Why I was never truly alone:
Let me tell you a story about a very important dog.
When I was seven, my dad decided to get a miniature pinscher. He was meant to be the family dog but I fell in love and he became my responsibility. His name is Mac. I helped house train him, I taught him to walk on a leash, and I took him everywhere I went, even when my parents divorced and we went back and forth weekly.
When we (my siblings and I) were taken from home and became wards of the state due to the abuse, he stayed with my mom, who eventually gave him to my grandma who adopted us when both parents went to prison. Mac slept with me every night after that, curled up next to my chest. Only with him there did I feel safe.
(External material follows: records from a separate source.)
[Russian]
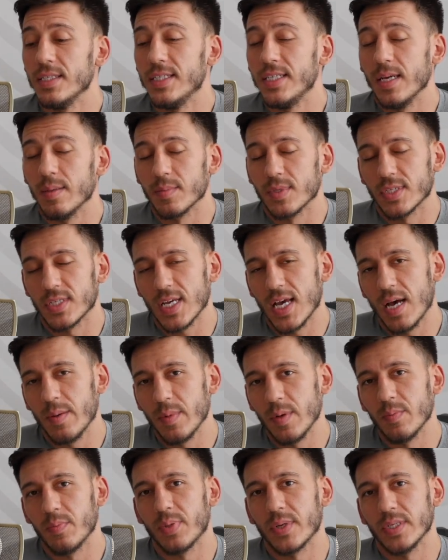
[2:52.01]
Тем
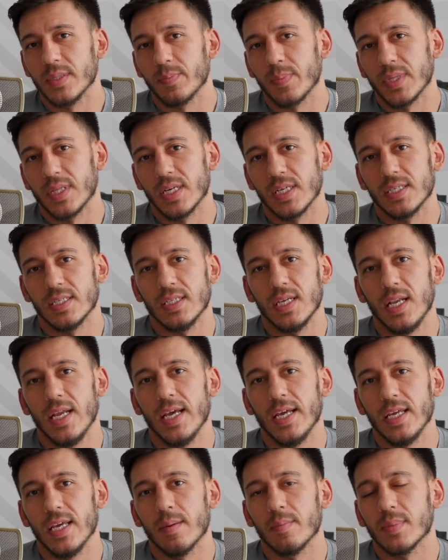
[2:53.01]
самым
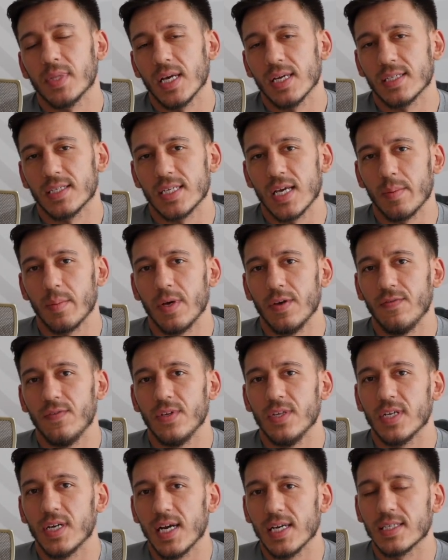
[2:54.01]
подразделением та самая
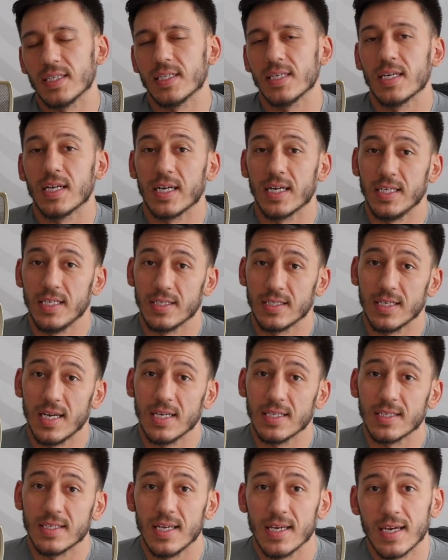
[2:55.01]
федерация
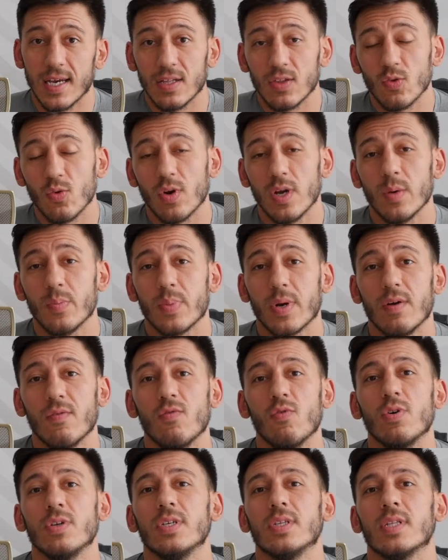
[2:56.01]
организация, которая
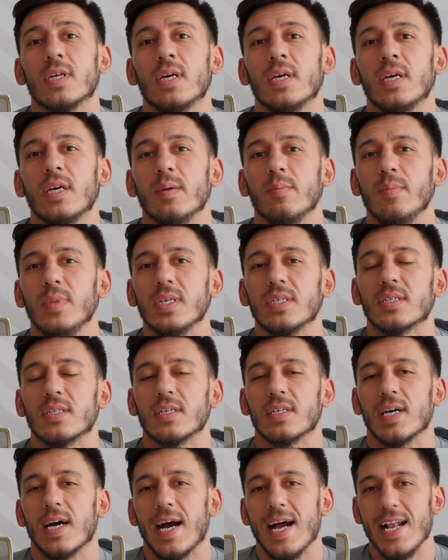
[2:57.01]
проводит
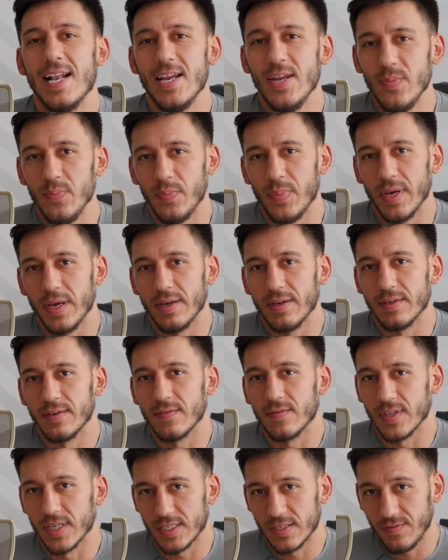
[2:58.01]
Мистер Олимпия
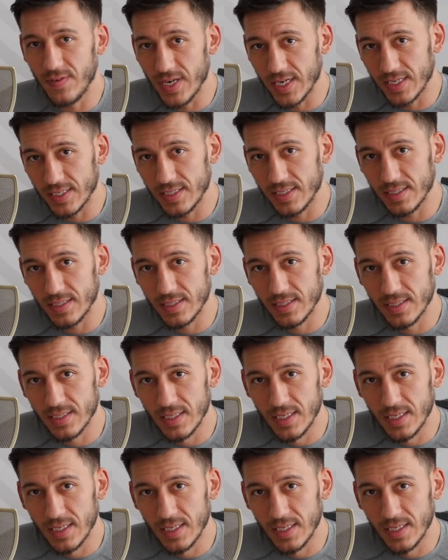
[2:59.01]
в Лас-Вегасе.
This is me and him shortly before we were adopted. (I am 12 in this picture so excuse the slight gawkiness)
He was there for me through everything: The abuse, my parents going to prison, some of the worst instances of my depression and cPTSD, the loss of my uncle, both instances of my grandpa’s cancer flairs, everything. He’s 13 now, he can’t see much or hear well and has diabetes, but he still follows me around, guards my door when there’s something he doesn’t like (like when the gardeners come by), sits on my book or computer to get my attention so he gets pet, and sleeps with me when I’m home.
I know he won’t live forever, and I miss him when I’m away at university, but he’s doing well still. My brother has taken over as his main owner and he still plays with his toys and goes for walks, even if he runs into things sometimes. I love him, and he deserves so much. I don’t deserve him but I am so grateful that he is a part of my life. I never was truly alone.